# Directions:
The following data is to be repeated exactly, its pictures excluded.

*** Data under study ***

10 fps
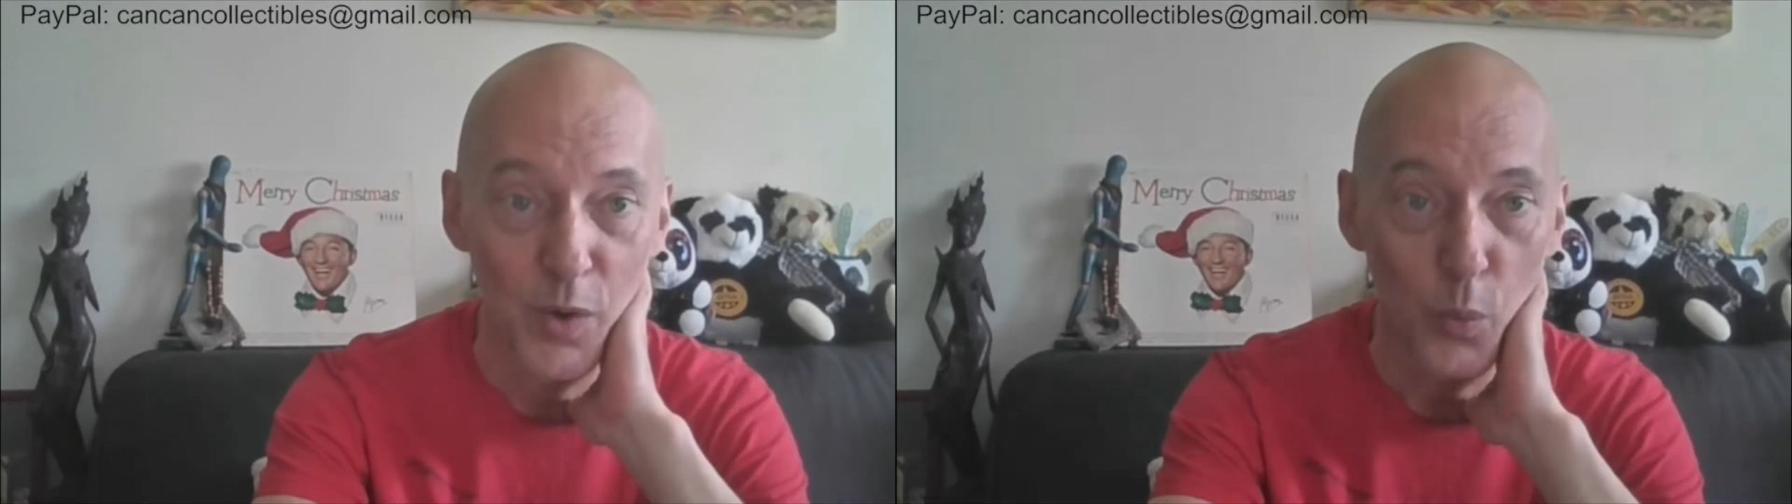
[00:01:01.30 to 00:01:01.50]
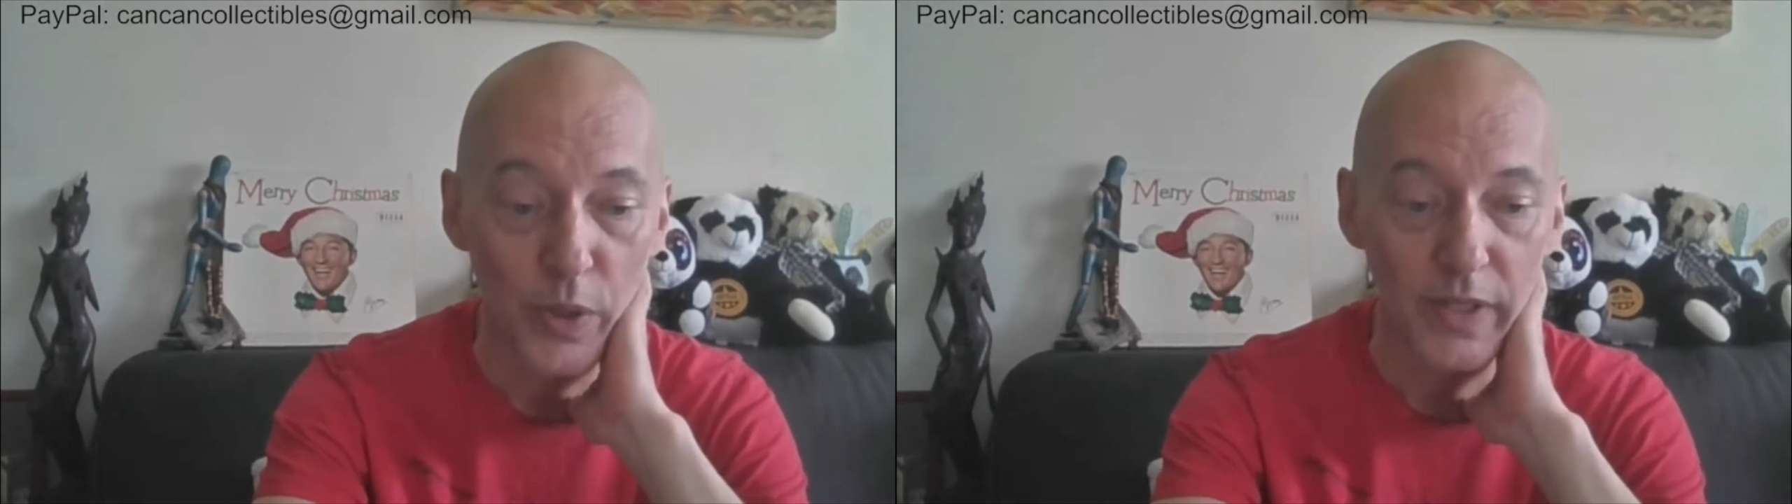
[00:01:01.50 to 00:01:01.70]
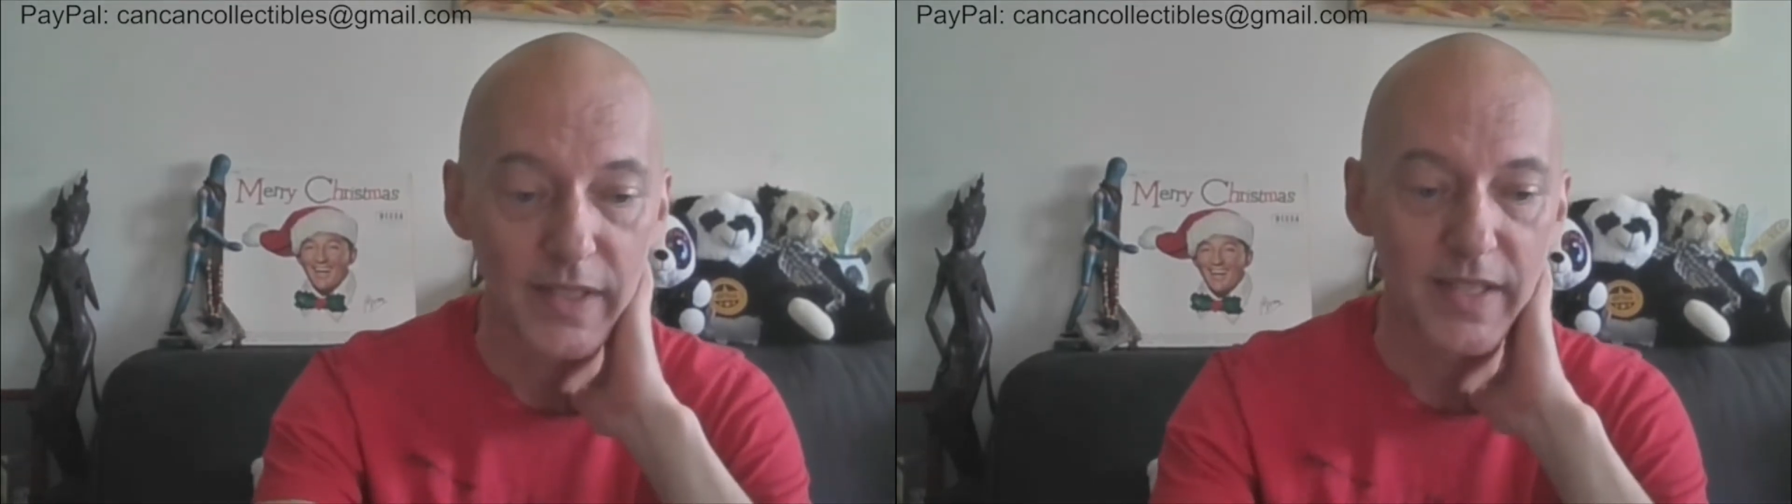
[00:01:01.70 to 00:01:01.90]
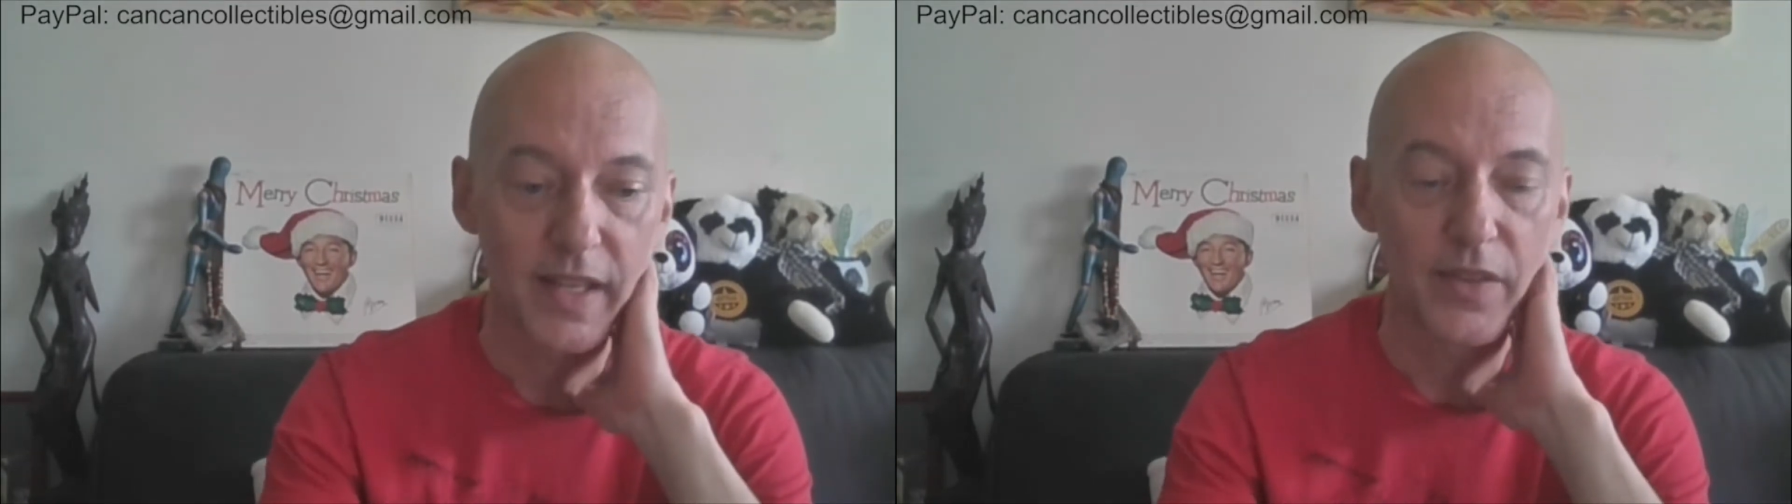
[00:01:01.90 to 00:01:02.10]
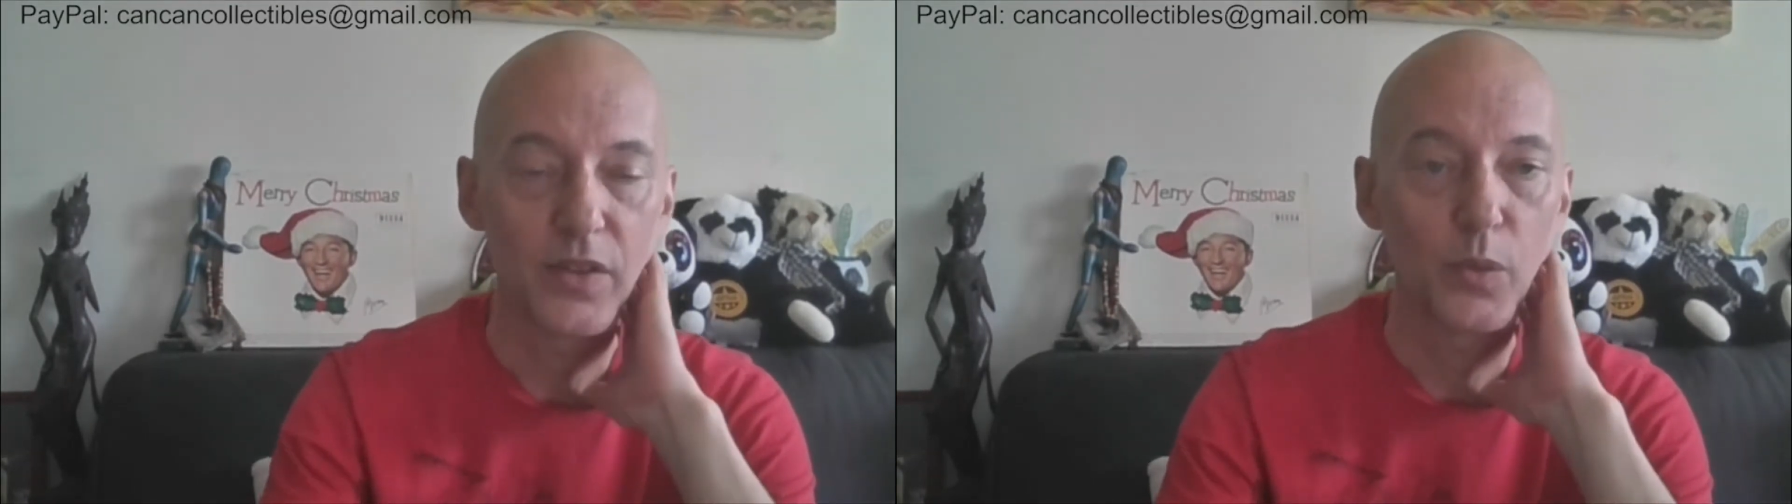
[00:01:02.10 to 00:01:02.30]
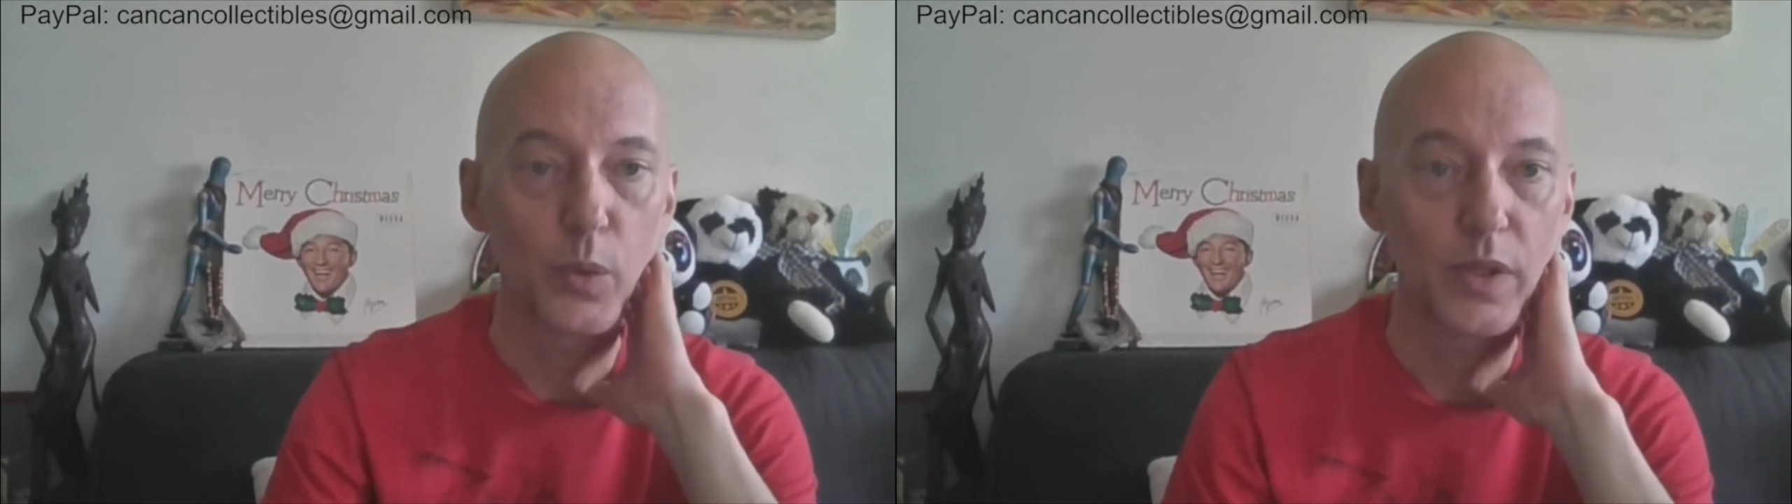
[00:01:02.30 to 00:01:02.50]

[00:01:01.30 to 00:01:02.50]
we're gonna get together and we're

*** End of Data under study ***

# Response:
10 fps
[00:01:01.30 to 00:01:01.50]
[00:01:01.50 to 00:01:01.70]
[00:01:01.70 to 00:01:01.90]
[00:01:01.90 to 00:01:02.10]
[00:01:02.10 to 00:01:02.30]
[00:01:02.30 to 00:01:02.50]

[00:01:01.30 to 00:01:02.50]
we're gonna get together and we're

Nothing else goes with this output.